勝利の美酒か
泥の匂いが、まだ冷たかった。
濁流が引いたあと、俺たちは無言で長靴の底を確かめながら、壊れた荷車や折れた槍を脇へ寄せた。
水に浮いた布切れが足にまとわりつくたび、誰かが小さく舌打ちした。
言葉は続かない。続けば、誰が最初に泣き出すか、分からなかったからだ。
◆
俺たちは勝った。
正確に言えば、勝利を設計したのだ。
水をただ流したわけではない。
地図を描き、地形を測り、相手の動きを計算した。
水源を分流させず、力の奔流として襲い掛かるように。
水は、俺たちの命令に従って動いた。
まるで、統制の取れた我が軍の一員であるかのように。
街道を傷つけず、集落を避け、小川を目掛けて。
——孤児院と、その外へ逃げるイシュの民だけを押し流した。
「完璧だ。」と上官は言った。
確かに完璧だった。
街には一滴の濁りも届かず、兵たちは喝采を送った。
見よ、我らが力を。

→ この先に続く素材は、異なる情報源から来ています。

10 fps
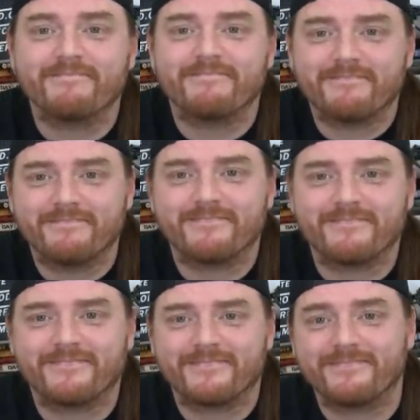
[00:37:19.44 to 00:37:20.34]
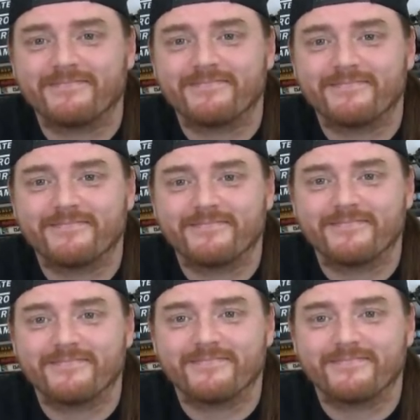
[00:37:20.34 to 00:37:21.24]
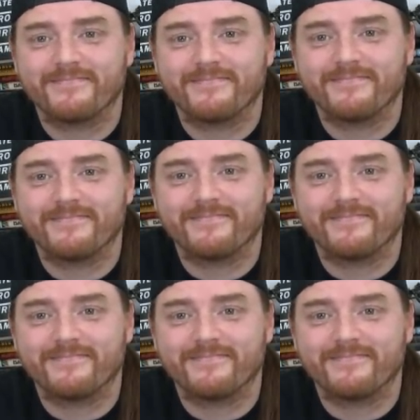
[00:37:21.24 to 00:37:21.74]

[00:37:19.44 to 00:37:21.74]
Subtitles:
The person shown says nothing.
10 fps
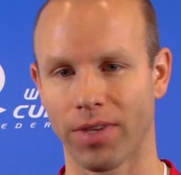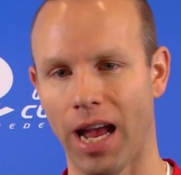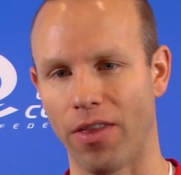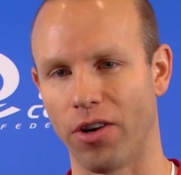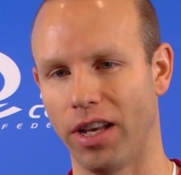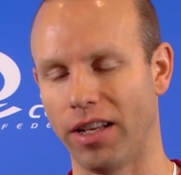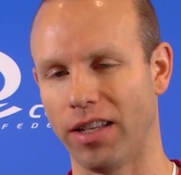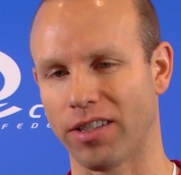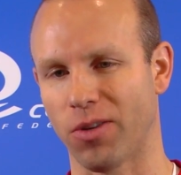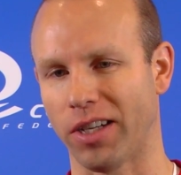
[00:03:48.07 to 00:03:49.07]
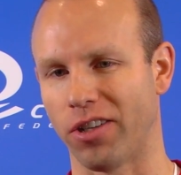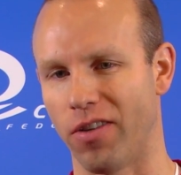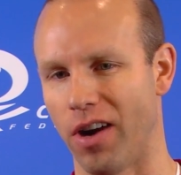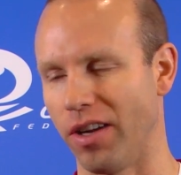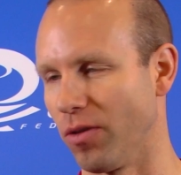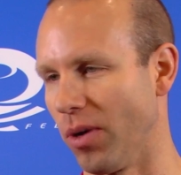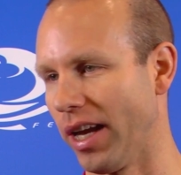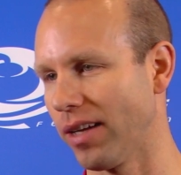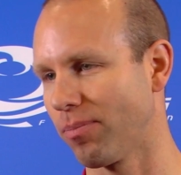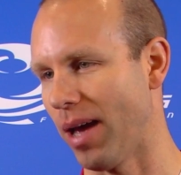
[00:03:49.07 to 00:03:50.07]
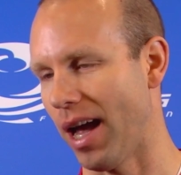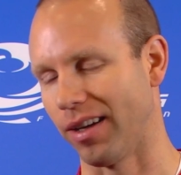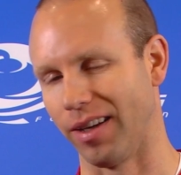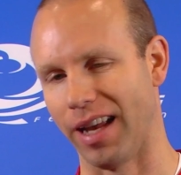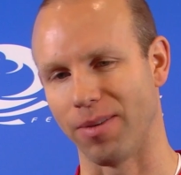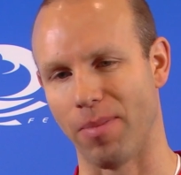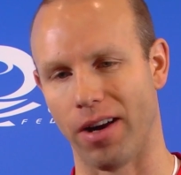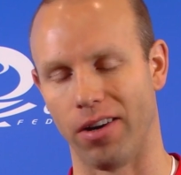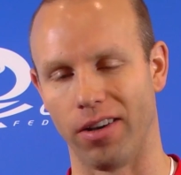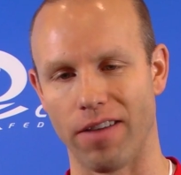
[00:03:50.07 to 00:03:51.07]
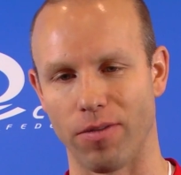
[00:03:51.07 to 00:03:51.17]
Yeah, it's quick turnaround even when you get back and get to bed early,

と。
俺たちは笑った。
戦術が正義に追いついたと思った。
秩序を作るのは、俺たちだと。
孤児院の者たちは愚かではなかった。
異変を察知し、いち早く小川沿いの小径を逃げていた。
俺たちはそれを読んでいた。
だからこそ、水攻めを選んだ。
間違っても街道を通ろうとなど思わせないように、街道には軍用馬車を走らせた。
安全な退路のはずが、俺たちの手で死路に変わった。
「芸術だ。」と誰かが言った。
それが合図のように、笑いが広がった。
確かに、あれは芸術的だったと言えるかもしれない。
精密で、冷徹で、誰一人無駄死にさせないという意味で、戦術であり芸術だった。
だがそれは、生命を削るためのものだった。
俺たちはその意味を知らなかった。
——知らなかったからこそ、笑ったのだ。
水を放ったとき、皆、大いに笑ったのだ。
ざまあみろ、と溜飲を下げたのだ。
孤児院に保護されたイシュの民たちが、自分たちより豊かに暮らしている。
畑も、家畜も、仕事も、奪われていった俺たちは、貧困に喘いでいた。
だからこそ、笑った。
水が流れ、屋根が崩れるのを見て、勝利だと信じた。
あのときの自分たちの顔が、まだ頭から離れない。
軍は統制がとれていた。
上官が叫び、伝令が走り、号令が響く。
「敵を流せ。」と。
その言葉がどこから来たのか、誰も問わなかった。
外壁の内部に存在する三つの水結晶のうち、孤児院側の副結晶を利用する。
街道へ逃げられないよう、軍用馬車を走らせよ。
外壁を部分的に破壊し、水源の間に侵入せよ。
進入路がそのまま放水路となるよう、角度を計算せよ。
命令というのは便利なものだ。思考を、免除してくれる。
その言葉が誰の口から発せられたのか、今では誰も覚えていない。
最後の号令が届いた瞬間、俺たちは一斉に笑った。
笑わなければ、人間の誇りを、尊厳を失うような気がした。
俺たちは、人であることの意味を、取り違えた。
◆
俺たちは勝った。
俺たちは勝ったはずだった。
だが、勝利はどこにもなかった。
笑う者も、命令を出す者も、もういなかった。
俺たちは濁流の残滓の上に立ち尽くして、沈黙した。
あの時の笑い声が、勝利の美酒になることはなかった。